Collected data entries
+---+

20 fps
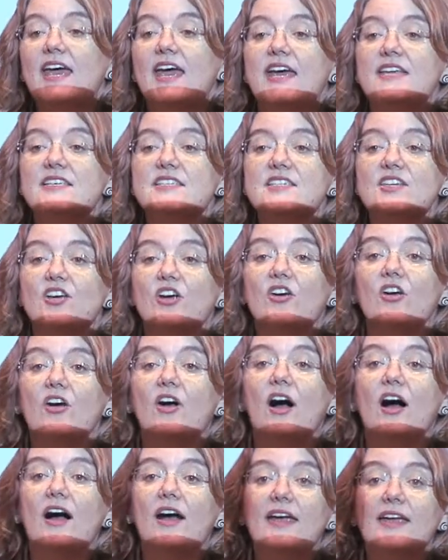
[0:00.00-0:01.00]
And so
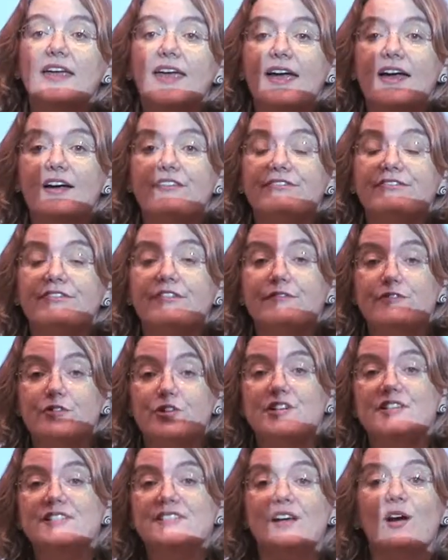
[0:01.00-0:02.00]
I have,
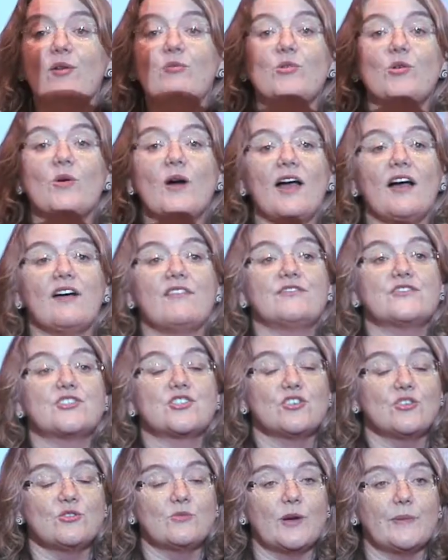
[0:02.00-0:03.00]
for example,
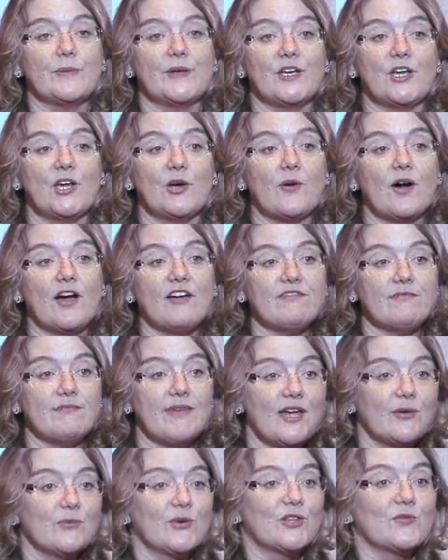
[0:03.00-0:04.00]
two women who I've
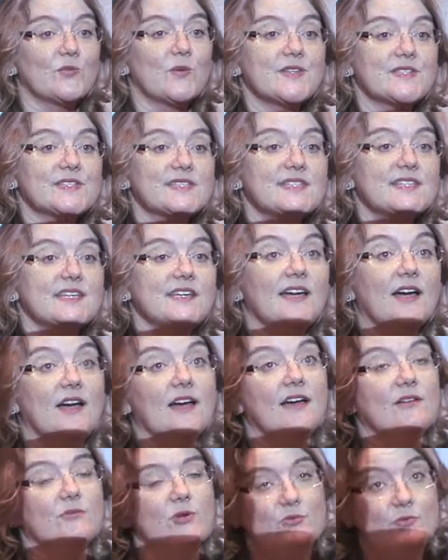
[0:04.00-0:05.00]
met with once,
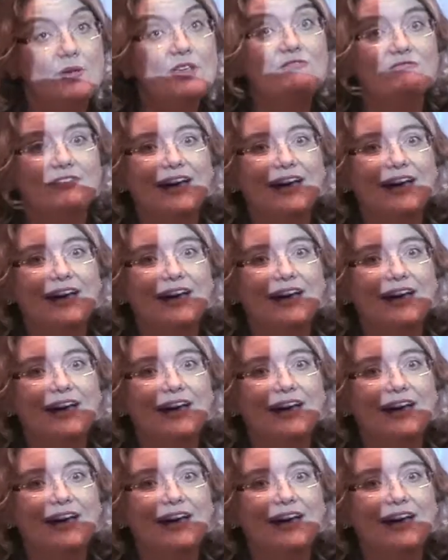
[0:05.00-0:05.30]
we meet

+---+

* _WHAT IS NEEDED_
Repeat the preceding records precisely, and leave every picture out of the copy.

* _REPLY TO THE EXERCISE_
20 fps
[0:00.00-0:01.00]
And so
[0:01.00-0:02.00]
I have,
[0:02.00-0:03.00]
for example,
[0:03.00-0:04.00]
two women who I've
[0:04.00-0:05.00]
met with once,
[0:05.00-0:05.30]
we meet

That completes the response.